The researchers examined neural activity in the rodents’ brains at various points throughout the experiments. They discovered that neurons in specific areas of the striatum in experimental rodents were more active immediately after a training session than those in the control group. This was a time when the newly learned action’s memory was known to be stored, or encoded, in the brain for later use. This was most noticeable in the dorsolateral striatum, posterior dorsomedial striatum, and nucleus accumbens, indicating that these areas played a role in learning.
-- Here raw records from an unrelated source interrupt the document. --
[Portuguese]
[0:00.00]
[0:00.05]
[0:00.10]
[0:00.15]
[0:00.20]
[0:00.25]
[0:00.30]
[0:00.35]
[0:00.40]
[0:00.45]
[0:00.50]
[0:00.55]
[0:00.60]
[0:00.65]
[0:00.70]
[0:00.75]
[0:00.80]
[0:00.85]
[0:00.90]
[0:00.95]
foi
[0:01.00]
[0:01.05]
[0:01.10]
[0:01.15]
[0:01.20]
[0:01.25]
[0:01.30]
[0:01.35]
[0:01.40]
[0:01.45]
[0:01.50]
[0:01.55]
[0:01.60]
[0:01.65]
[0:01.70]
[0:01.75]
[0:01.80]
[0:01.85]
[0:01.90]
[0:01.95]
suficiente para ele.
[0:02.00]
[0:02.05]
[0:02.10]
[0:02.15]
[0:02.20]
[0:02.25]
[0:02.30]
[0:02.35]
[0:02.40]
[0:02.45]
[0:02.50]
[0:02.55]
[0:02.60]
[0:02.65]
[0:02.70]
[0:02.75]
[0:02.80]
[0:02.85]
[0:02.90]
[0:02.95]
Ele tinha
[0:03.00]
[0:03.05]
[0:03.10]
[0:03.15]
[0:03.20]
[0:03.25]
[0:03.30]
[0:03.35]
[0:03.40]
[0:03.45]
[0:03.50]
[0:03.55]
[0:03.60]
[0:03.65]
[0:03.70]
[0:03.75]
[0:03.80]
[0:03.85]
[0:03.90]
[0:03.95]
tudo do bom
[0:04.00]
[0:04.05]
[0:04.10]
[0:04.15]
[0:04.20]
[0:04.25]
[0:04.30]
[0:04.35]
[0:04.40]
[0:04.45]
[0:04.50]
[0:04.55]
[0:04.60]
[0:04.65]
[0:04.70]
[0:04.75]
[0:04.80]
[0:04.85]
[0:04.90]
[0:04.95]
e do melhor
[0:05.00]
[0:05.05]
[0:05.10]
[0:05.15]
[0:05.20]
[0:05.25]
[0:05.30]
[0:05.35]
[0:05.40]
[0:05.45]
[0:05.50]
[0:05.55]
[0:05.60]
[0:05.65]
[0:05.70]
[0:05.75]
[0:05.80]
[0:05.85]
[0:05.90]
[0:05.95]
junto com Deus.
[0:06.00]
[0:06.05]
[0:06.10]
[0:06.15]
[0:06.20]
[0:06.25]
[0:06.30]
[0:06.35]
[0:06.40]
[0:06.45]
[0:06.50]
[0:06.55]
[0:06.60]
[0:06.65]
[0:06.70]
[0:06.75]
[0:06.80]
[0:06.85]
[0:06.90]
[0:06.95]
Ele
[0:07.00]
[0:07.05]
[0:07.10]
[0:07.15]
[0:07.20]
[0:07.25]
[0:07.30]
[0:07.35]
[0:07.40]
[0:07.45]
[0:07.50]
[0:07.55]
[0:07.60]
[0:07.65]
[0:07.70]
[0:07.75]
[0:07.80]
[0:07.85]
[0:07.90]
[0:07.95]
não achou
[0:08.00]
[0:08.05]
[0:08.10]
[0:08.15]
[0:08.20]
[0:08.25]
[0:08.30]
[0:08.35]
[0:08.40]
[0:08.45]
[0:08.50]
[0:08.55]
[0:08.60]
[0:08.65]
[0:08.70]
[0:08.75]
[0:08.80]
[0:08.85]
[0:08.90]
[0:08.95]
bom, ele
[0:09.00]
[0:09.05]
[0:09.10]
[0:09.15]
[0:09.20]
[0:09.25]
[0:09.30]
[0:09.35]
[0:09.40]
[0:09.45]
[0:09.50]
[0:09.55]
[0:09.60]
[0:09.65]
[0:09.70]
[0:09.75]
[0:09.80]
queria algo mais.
To put this to the test, the researchers injected anisomycin into each area, which prevents cells from producing the proteins needed for long-term memory storage. The drug was injected either immediately following a training session or six hours later, at a time when the new proteins needed for memory storage should have already been produced. Surprisingly, the researchers discovered that when the drug was injected into the dorsolateral striatum immediately after the training session, it only disrupted the animals’ ability to remember the new action. Any other injections had no effect on learning.
“These findings took us by surprise. Traditionally, the posterior dorsomedial striatum is thought to encode action learning, while the dorsolateral striatum only encodes habits. But that is not what we witnessed “Dr. Smith stated. “Instead, our findings suggested that, in addition to regulating habits, the dorsolateral striatum also consolidates action learning immediately after learning a new action.”
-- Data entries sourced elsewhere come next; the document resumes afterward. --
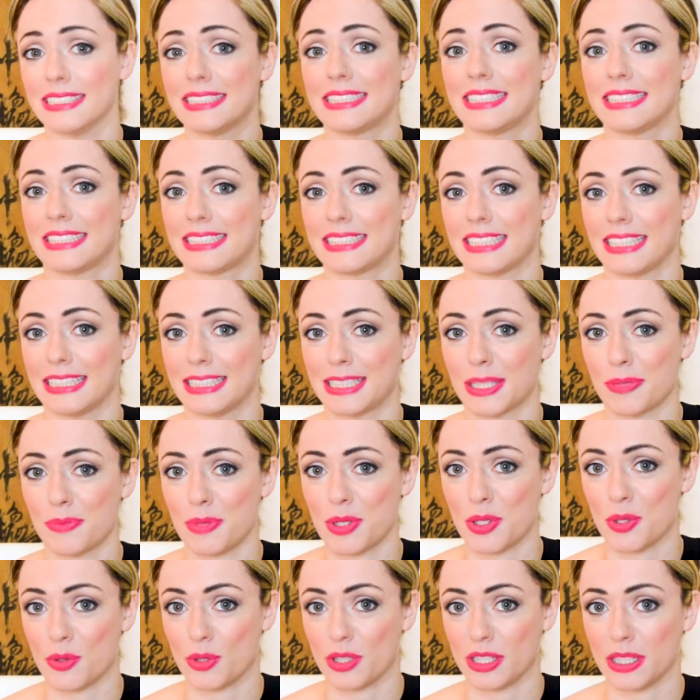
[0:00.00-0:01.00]
60
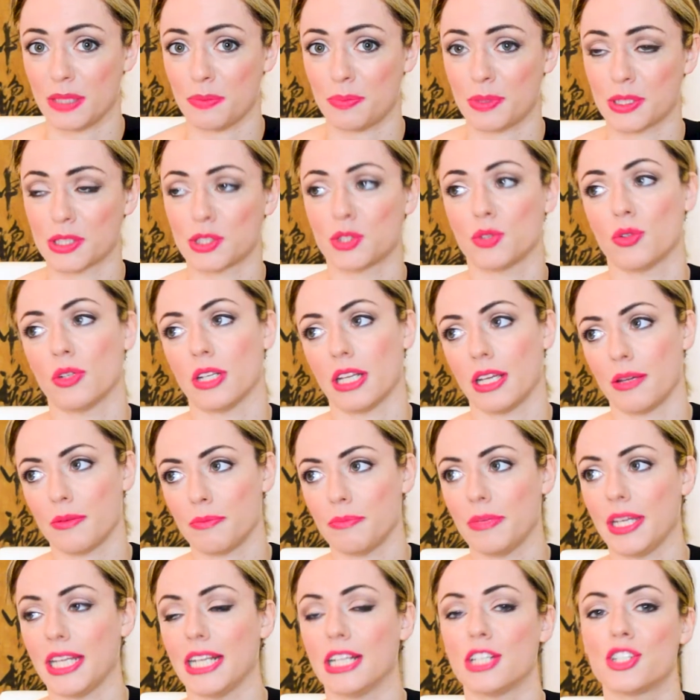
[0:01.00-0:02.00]
milioni di persone
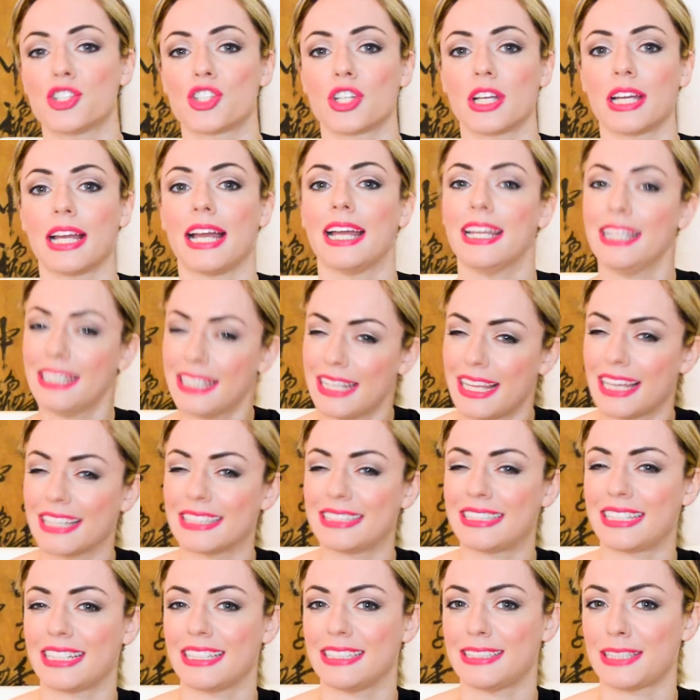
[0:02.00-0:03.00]
bene Shanghai ne ha
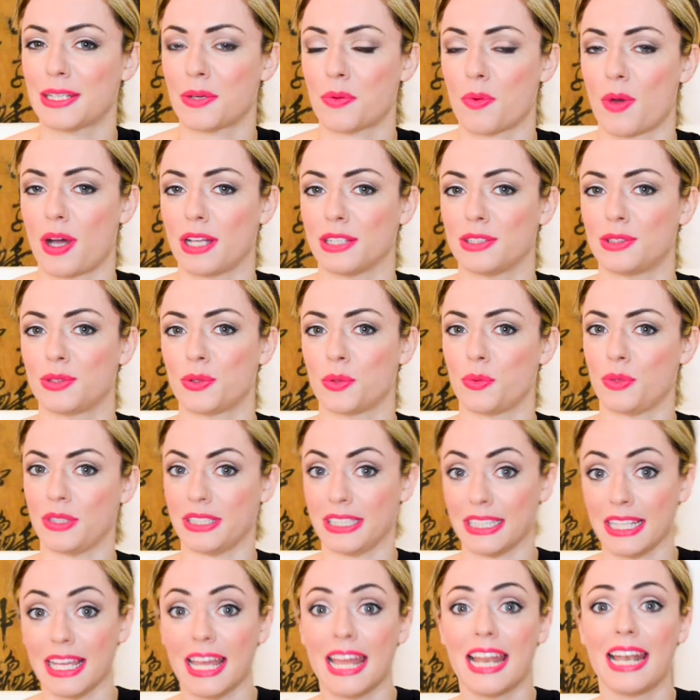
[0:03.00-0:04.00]
34
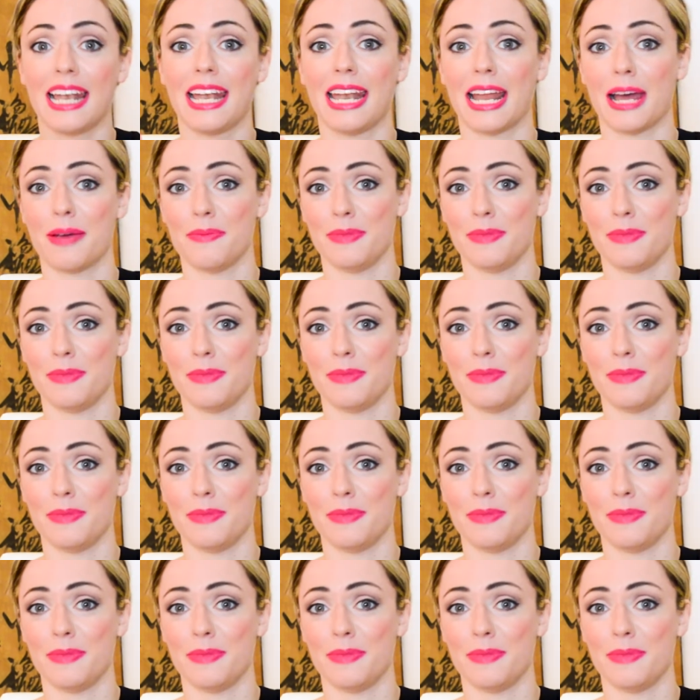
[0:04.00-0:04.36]
quindi la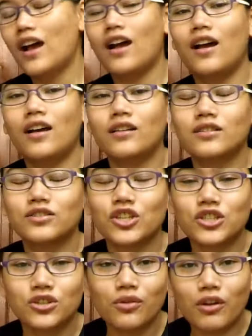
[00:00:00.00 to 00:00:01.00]
Uh,
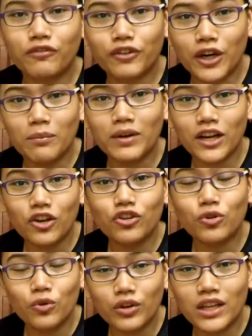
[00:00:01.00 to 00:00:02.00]
just to affirm na
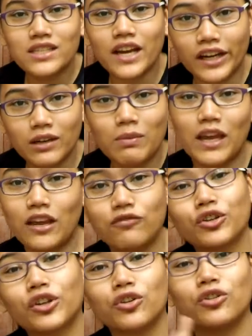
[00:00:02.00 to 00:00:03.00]
yun yung desired
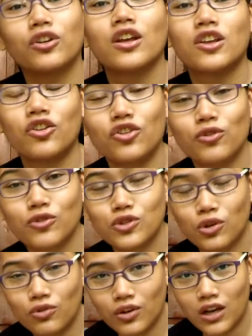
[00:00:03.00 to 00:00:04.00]
behavior ko. Yun yung
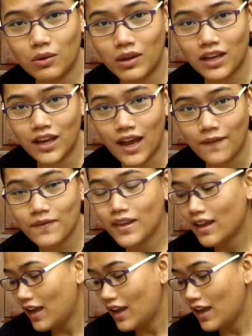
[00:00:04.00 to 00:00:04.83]
gusto kong gawin niya.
This hypothesis was supported by additional experiments. For example, chemically inhibiting the activity of neurons in the dorsolateral striatum shortly after a training session prevented the rodents from remembering how to use the lever to retrieve food.
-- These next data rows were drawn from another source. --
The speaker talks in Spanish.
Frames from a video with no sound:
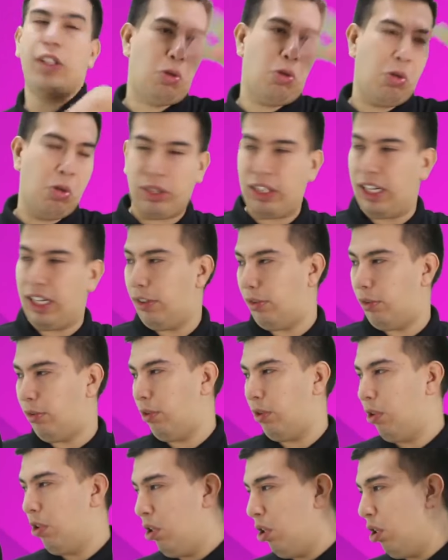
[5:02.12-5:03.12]
todos los
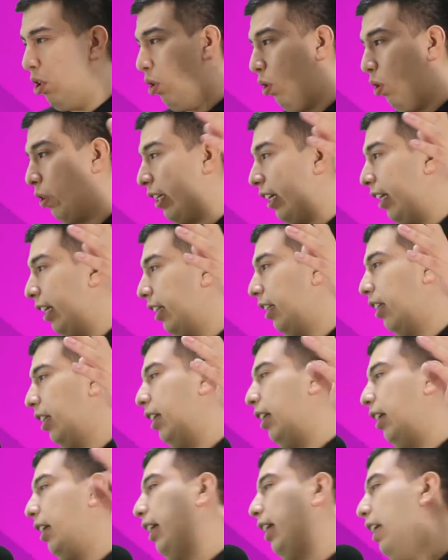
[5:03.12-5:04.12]
casos, ¿ok?
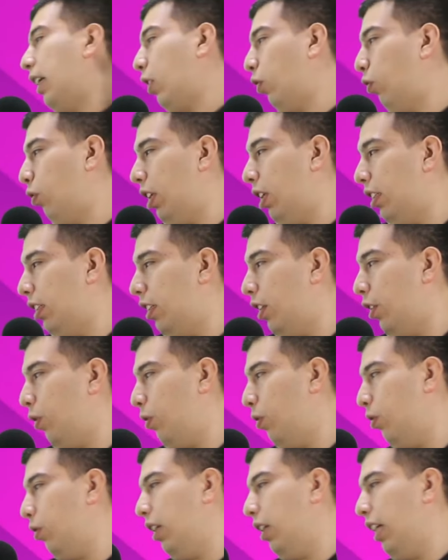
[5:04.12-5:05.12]
Y la consonante
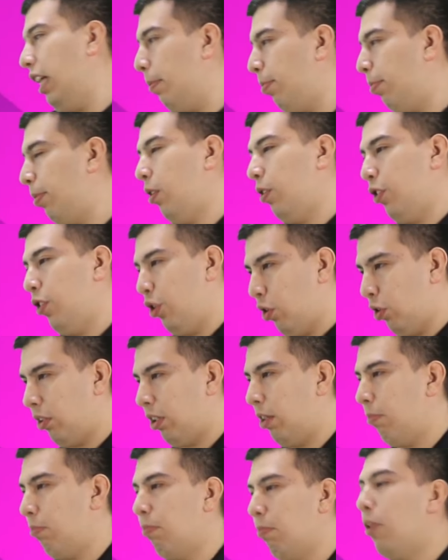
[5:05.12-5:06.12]
rho, epsilon
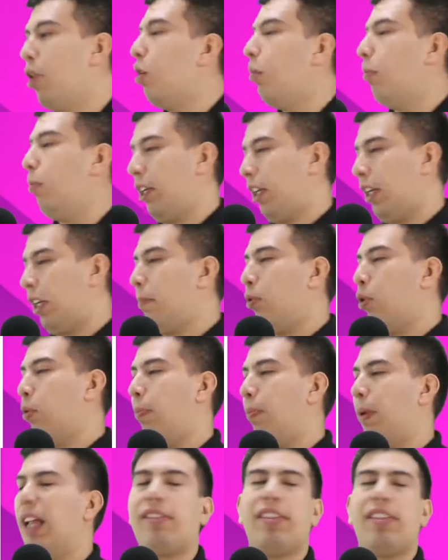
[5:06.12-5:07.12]
iota. Por ejemplo,
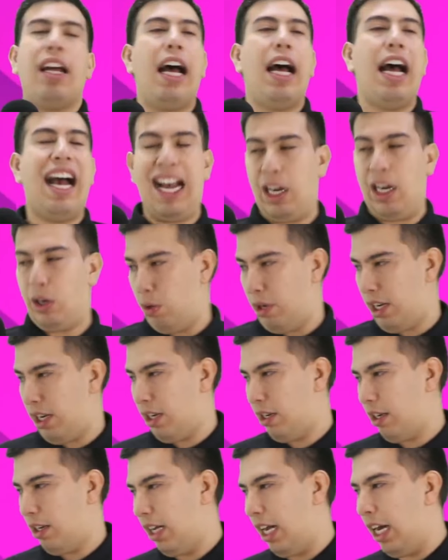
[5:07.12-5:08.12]
plaza,
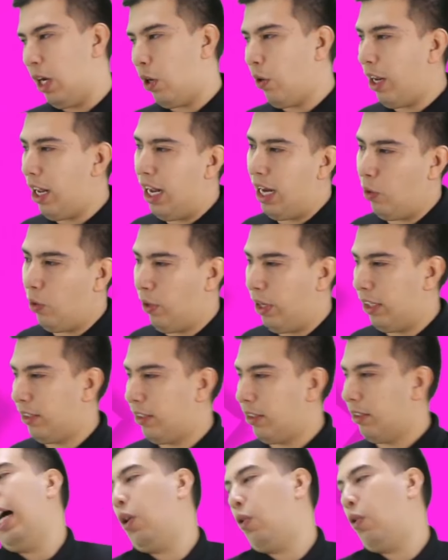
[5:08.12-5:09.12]
ágora, ágora, ágoras,
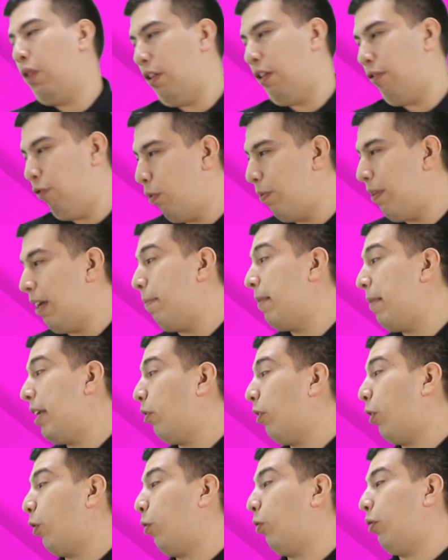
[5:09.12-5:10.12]
agorafobia,
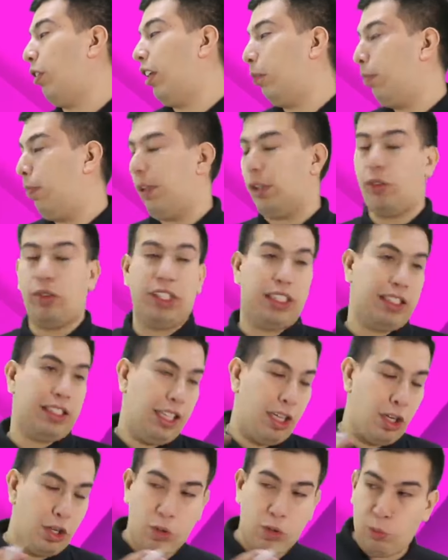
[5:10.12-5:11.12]
miedo a cruzar espacios
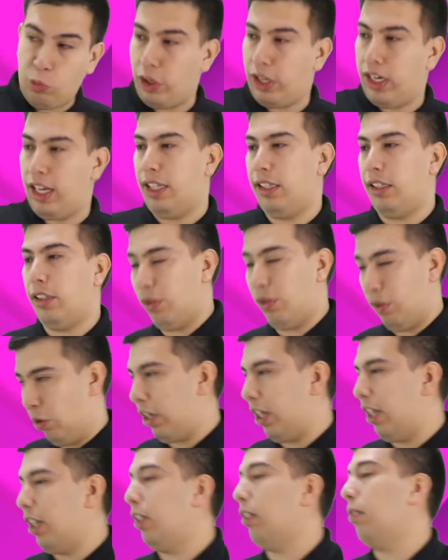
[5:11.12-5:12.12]
externos muy grandes, ¿ok?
Finally, when the researchers looked into this further, they discovered that learning could be controlled by two neighboring and opposing neural circuits known to respond to the neurotransmitter dopamine. In one circuit, the activity of cells known as D1 receptor medium spiny neurons increased immediately after training and inhibiting these cells made learning more difficult. In contrast, the activity of the other cells, known as D2 receptor medium spiny neurons, slowed down after training and blocking their activity improved the animals’ ability to remember the new action. In a separate set of experiments, the researchers discovered that inhibiting D2 neuron activity prevented rodents from performing previously learned habits.
“Our findings suggest that there is a delicate balance between new action learning and the expression of old habits, which is controlled by the yin-yang activity of two distinct populations of neurons in the dorsolateral striatum,” Dr. Kenny explained. “We intend to investigate how disruption of this balance contributes to maladaptive actions in brain disorders in the future.”